В документе от 15 мая 1930 года, подписанном председателем ВСНХ СССР В.В. Куйбышевым и заместителем председателя ОГПУ Г.Э. Ягодой, читаем:
«Резюмируя все вредительские мероприятия, совершенные вредительскими организациями Авиатреста и УВВС, имевшие конечной своей целью срыв планомерного снабжения УВВС современными типами боевых самолетов и снабжение УВВС устарелыми конструкциями, необходимо на ходу, не замедляя поступательного движения социалистического строительства, исправить и обезвредить результаты вредительства.
Органам ОГПУ принять все меры к тому, чтобы в деле исправления вредительства были использованы инженеры-вредители... Содействовать ОГПУ в том, чтобы работа вредителей протекала в наиболее нормальных условиях, а именно снабдить их необходимой литературой, материалами и приспособлениями».
«Инженеры-вредители» Поликарпов, Григорович, Калинин и другие отбывали срок во внутренней тюрьме завода имени Менжинского и вместе с вольнонаемными создавали истребитель И-5. На базе завода было создано Центральное конструкторское бюро – ЦКБ – в составе 300 человек, работами которого руководил начальник технического отдела ОГПУ А.Г. Горьянов, а директором завода был чекист Н.Е. Пауфлер. За короткий срок, кроме хорошего по тем временам истребителя И-5, в тюрьме-заводе были созданы самолеты ТБ-5, ДИ-3, ТШ...

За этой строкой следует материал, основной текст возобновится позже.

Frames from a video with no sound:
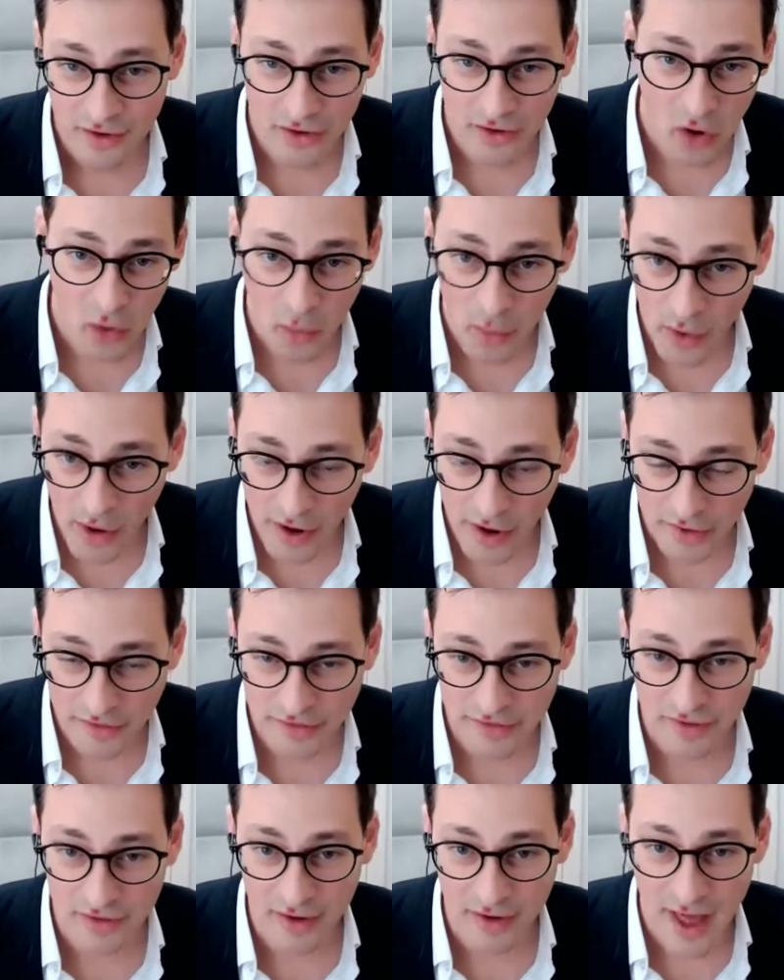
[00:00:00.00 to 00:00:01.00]

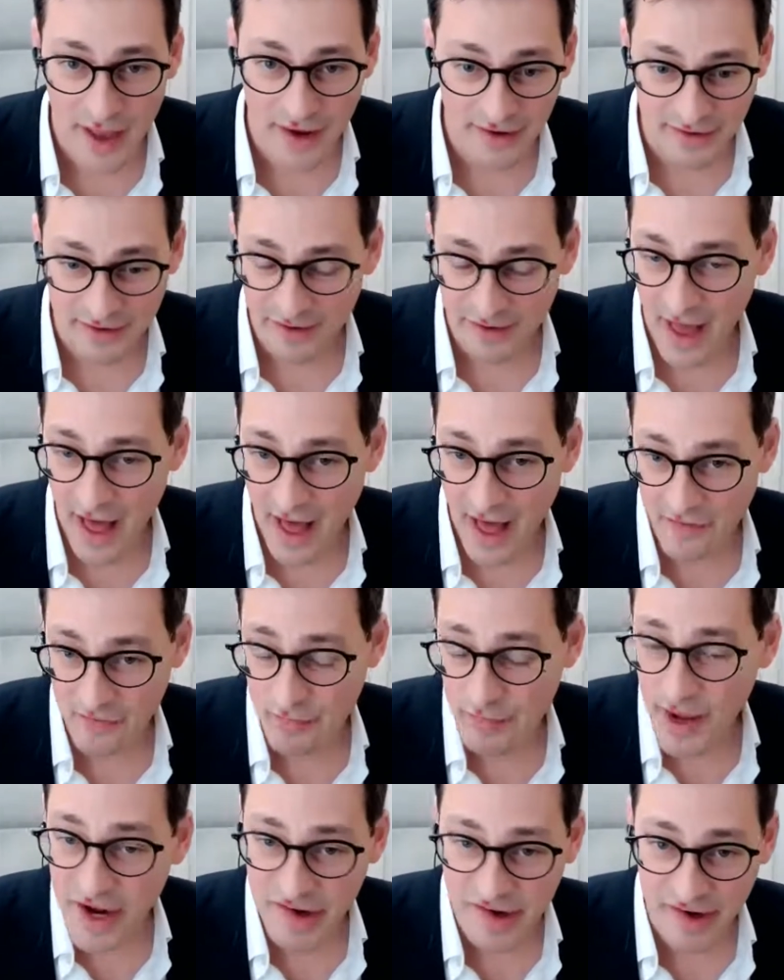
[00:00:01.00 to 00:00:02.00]
coerced and have
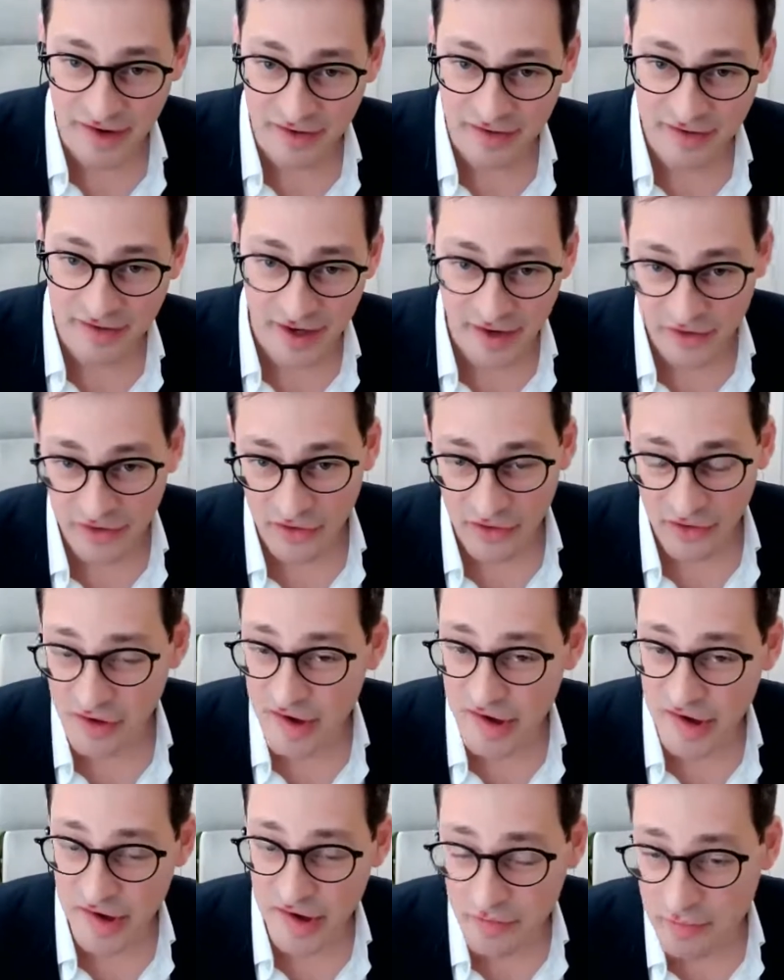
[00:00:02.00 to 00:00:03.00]
Beijing seek to
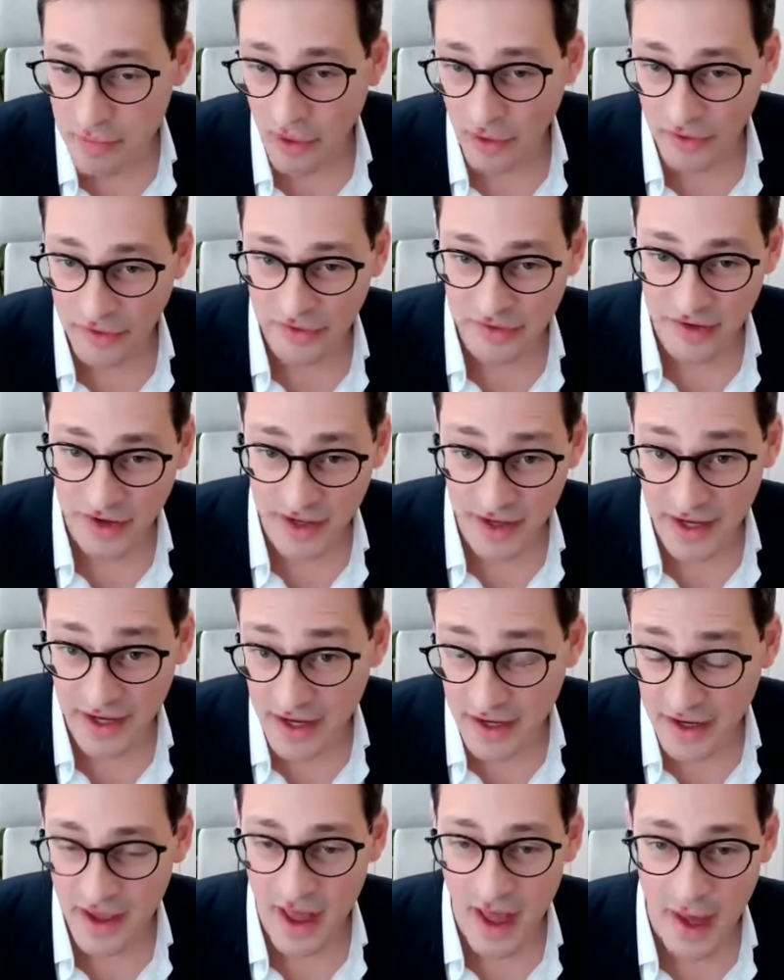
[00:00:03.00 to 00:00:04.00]
shift policy
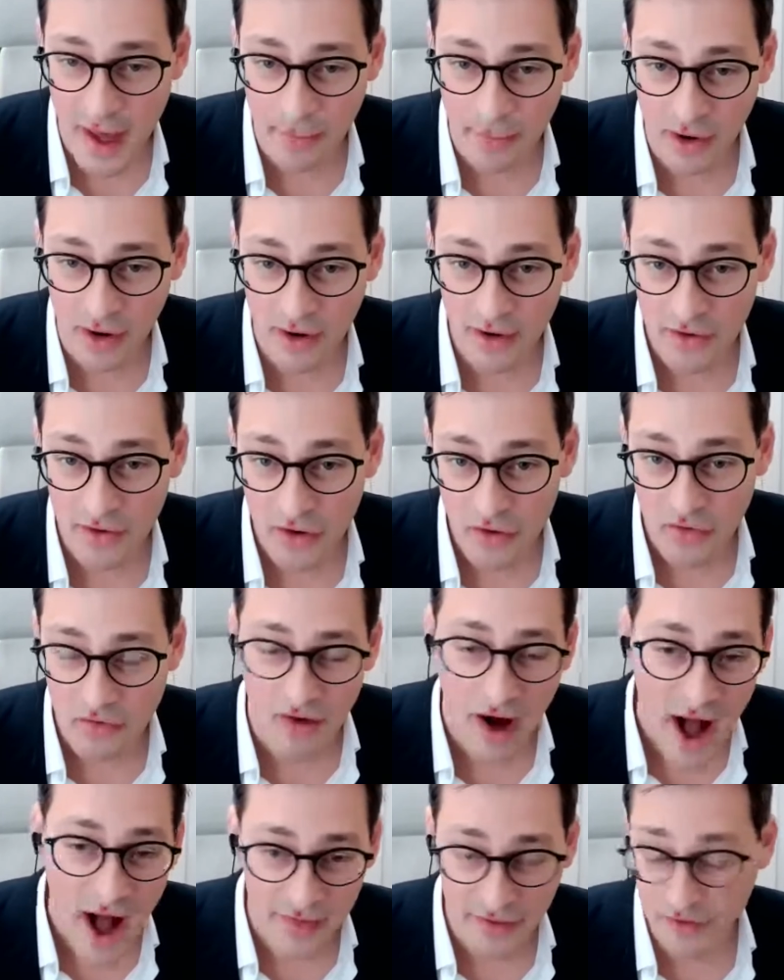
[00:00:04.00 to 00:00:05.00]
in Canberra
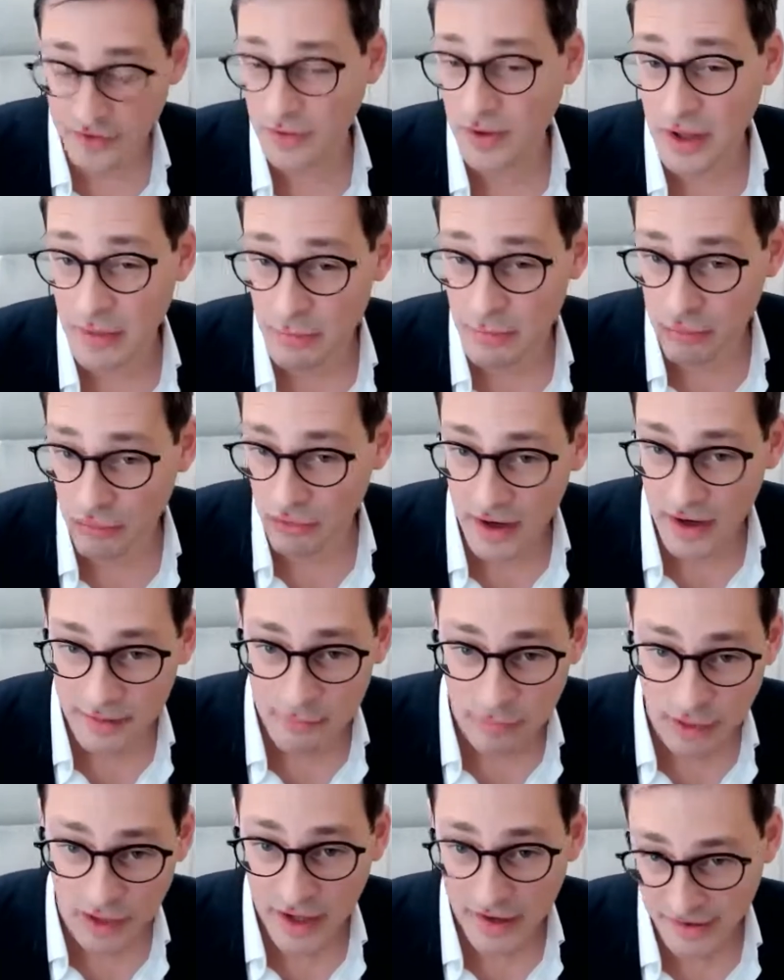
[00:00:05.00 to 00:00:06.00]
via this really
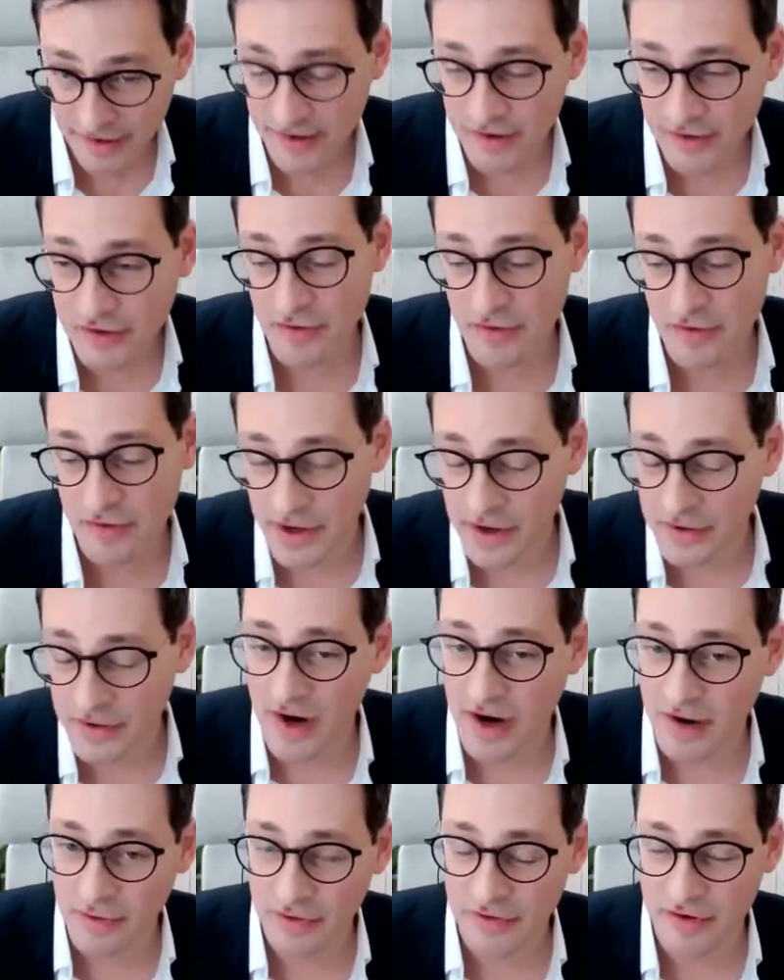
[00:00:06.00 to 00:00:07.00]
blunt instrument of
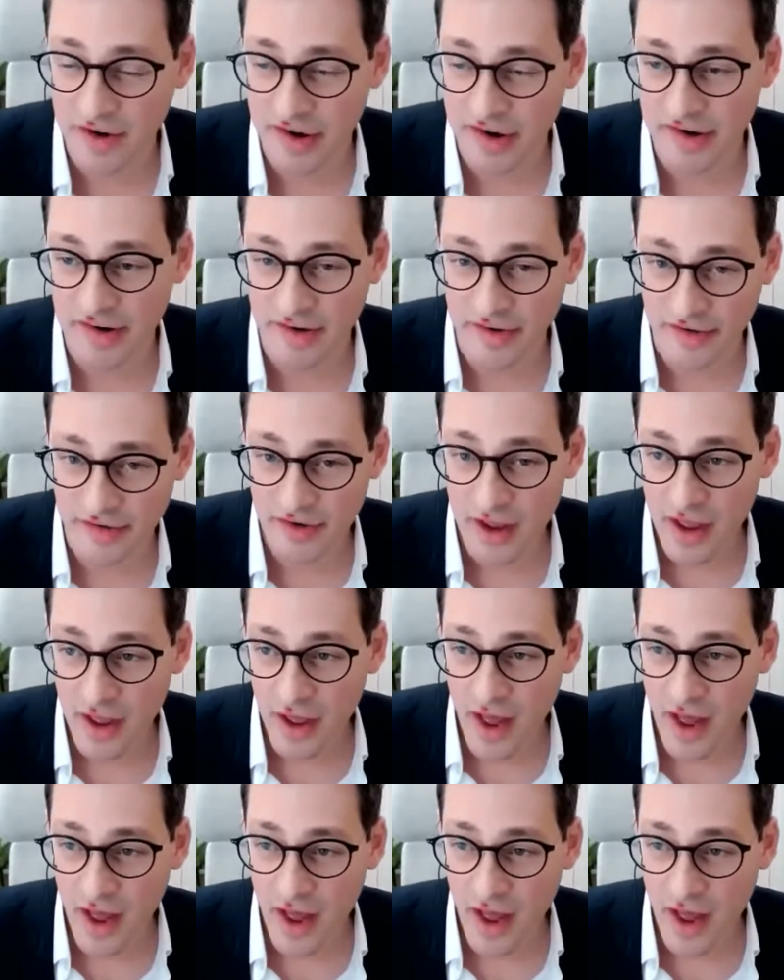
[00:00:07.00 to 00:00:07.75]
trade restrictions.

Мария Ивановна Ефименко, много лет проработавшая в конструкторском бюро Ильюшина, рассказывает:
«Луначарский помог Флаксерману возглавить ЦАГИ. Флак-серман съездил во Францию и пригласил к нам конструкторов Ришара, Ожэ, Лявиля, и те стали проектировать ТОМ-1 – торпедоносец открытого моря. Наш Григорович еще до революции сделал летающую лодку М-9, и царское правительство продало ее за границу. Ильюшин принимал участие в ее испытаниях, когда работал на аэродроме под Петроградом. А теперь Григорович сидит, и его КБ отдали Ришару. Там и Королев работал. Лявиль разругался с Ришаром и организовал свое КБ, проектируя истребители».